Maryland Judiciary’s Rules Committee weighs replacing ‘safe harbor’ rule for electronic discovery – RWL Attorney Michael Berman’s White Paper Noted
https://thedailyrecord.com/2023/05/12/panel-weighs-replacing-safe-harbor-rule-for-electronic-discovery/
Judiciary panel weighs replacing ‘safe harbor’ rule for electronic discovery
//May 12, 2023
The Maryland Judiciary’s Rules Committee will consider clarifying what steps a judge can take when electronically stored information isn’t preserved for discovery purposes, a step that would follow changes in federal rules.
The Standing Committee on Rules of Practice and Procedure is set to review the proposed change at its meeting on Friday.
Under current discovery rules, courts are prohibited from imposing sanctions if a party fails to provide electronically stored information “that is no longer available as a result of the routine, good-faith operations of an electronic information system.”

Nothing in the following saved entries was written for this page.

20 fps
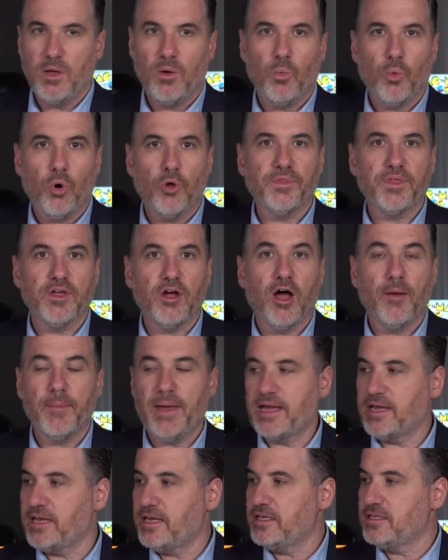what the
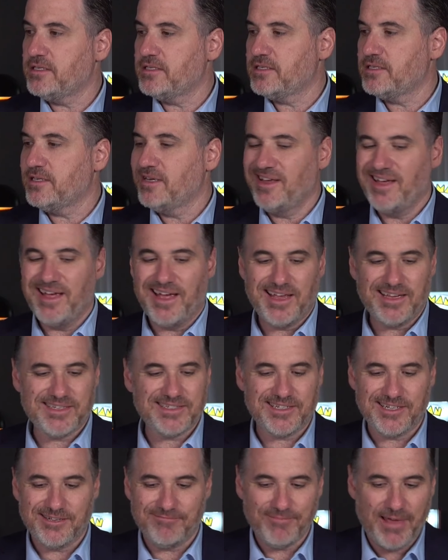iMac is as
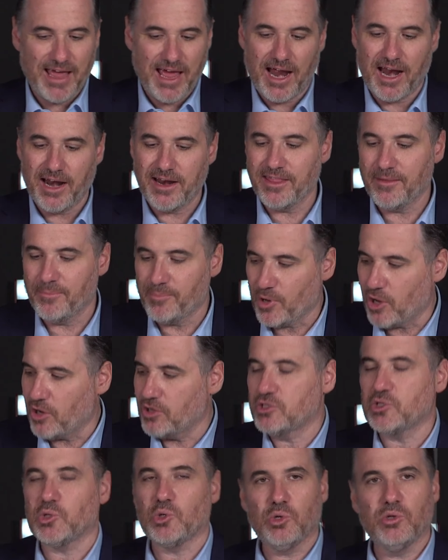a
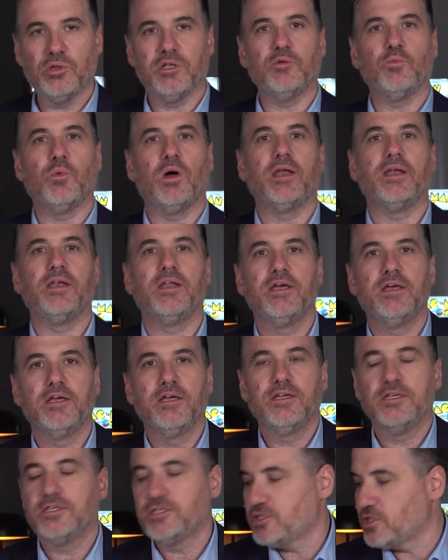out-of-the-box, all-in-one
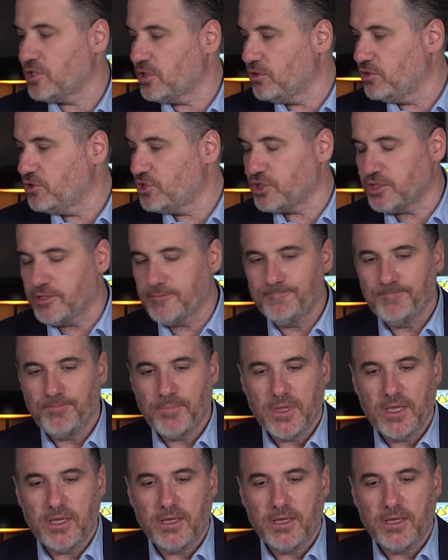solution.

The rule was an effort to deal with the ever-growing amount of electronic materials that can be sought in discovery.
But in a white paper published last year, Maryland attorney Michael D. Berman argued the current “safe harbor” rule provides little protection for lawyers.

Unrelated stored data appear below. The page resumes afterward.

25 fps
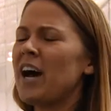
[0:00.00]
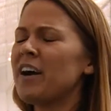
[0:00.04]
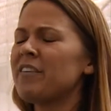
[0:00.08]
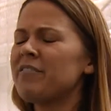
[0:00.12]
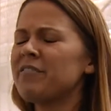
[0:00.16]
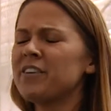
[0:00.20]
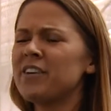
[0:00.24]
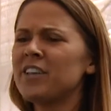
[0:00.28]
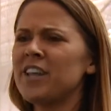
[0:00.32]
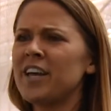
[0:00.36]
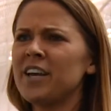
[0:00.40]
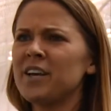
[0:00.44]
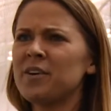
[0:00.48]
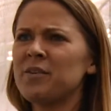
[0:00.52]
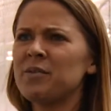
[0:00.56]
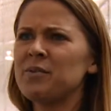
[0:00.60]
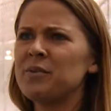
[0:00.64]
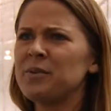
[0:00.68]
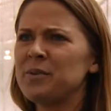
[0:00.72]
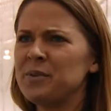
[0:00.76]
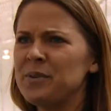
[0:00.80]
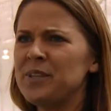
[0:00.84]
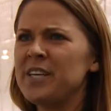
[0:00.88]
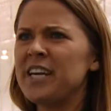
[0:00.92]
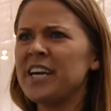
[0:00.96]
I feel like,
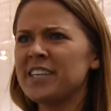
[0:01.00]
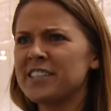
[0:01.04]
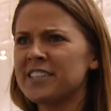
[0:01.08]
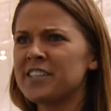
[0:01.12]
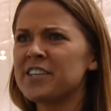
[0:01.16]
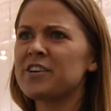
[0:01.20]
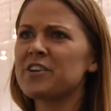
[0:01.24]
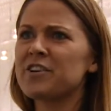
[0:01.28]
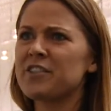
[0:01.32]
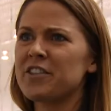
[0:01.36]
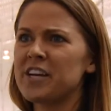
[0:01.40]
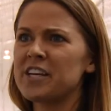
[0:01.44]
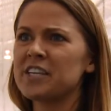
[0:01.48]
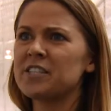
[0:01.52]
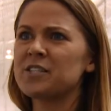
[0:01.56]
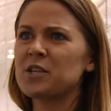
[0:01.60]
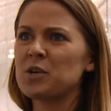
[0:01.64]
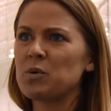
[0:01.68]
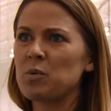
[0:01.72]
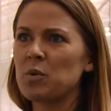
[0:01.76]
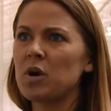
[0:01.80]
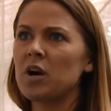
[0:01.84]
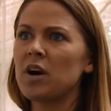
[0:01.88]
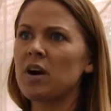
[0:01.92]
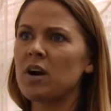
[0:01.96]
yes, there are things
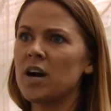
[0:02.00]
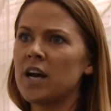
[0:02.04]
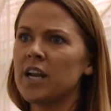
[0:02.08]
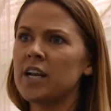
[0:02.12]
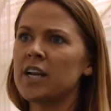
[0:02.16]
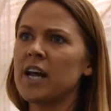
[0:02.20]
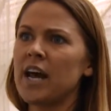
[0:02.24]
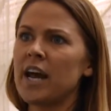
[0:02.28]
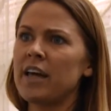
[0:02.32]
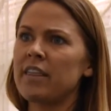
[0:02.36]
to work on.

The rule has broad exceptions, Berman wrote — it applies only in the absence of “exceptional circumstances,” which are undefined, and only provides protection from sanctions under the discovery rules, not those that can be issued under a judge’s inherent authority.

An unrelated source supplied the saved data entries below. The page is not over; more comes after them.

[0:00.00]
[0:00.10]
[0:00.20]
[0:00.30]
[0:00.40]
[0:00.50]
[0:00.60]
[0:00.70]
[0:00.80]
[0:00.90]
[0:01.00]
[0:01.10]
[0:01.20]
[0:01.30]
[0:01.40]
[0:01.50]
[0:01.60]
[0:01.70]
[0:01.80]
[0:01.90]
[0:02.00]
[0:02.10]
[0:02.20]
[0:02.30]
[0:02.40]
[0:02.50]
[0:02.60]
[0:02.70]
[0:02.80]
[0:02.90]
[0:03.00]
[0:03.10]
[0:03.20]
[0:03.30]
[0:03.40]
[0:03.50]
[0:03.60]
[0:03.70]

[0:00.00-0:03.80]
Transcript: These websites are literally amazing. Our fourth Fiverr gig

“There are several ‘mines’ in the ‘safe harbor,’ Berman wrote. “In short, the protection offered by the Rule is, at best, limited and, at worst, illusory.”
It appears that the rule has also never been used to prevent sanctions in any Maryland case, according to the white paper. Berman suggested replacing the “safe harbor” provision with a “more comprehensive rule” to offer clarity.
The change would also follow the federal rules, which abandoned the “safe harbor” concept in 2015 after concluding the rule had not adequately addressed the “exponential growth” of electronically stored information, leading litigants to use significant resources to preserve information in order to avoid sanctions down the road.
The proposed rule change in Maryland would remove the safe harbor provision and replace it with a more detailed section.
Under the proposal, if electronically stored information that should have been preserved is lost because a party to the litigation “failed to take reasonable steps to preserve it,” courts could respond in two ways.
If one of the parties to the litigation is prejudiced because the electronically stored information was unintentionally lost, the court “may order measures no greater than necessary to cure the prejudice.”
If the court finds that one party intended to deprive the other of information in the litigation, it could then presume the lost information was unfavorable to that party, instruct jurors that they can presume the information was unfavorable, or dismiss the action entirely.
The court could not impose a sanction if it finds that some other evidence could replace the information that was lost, according to the proposed amendment to the rules.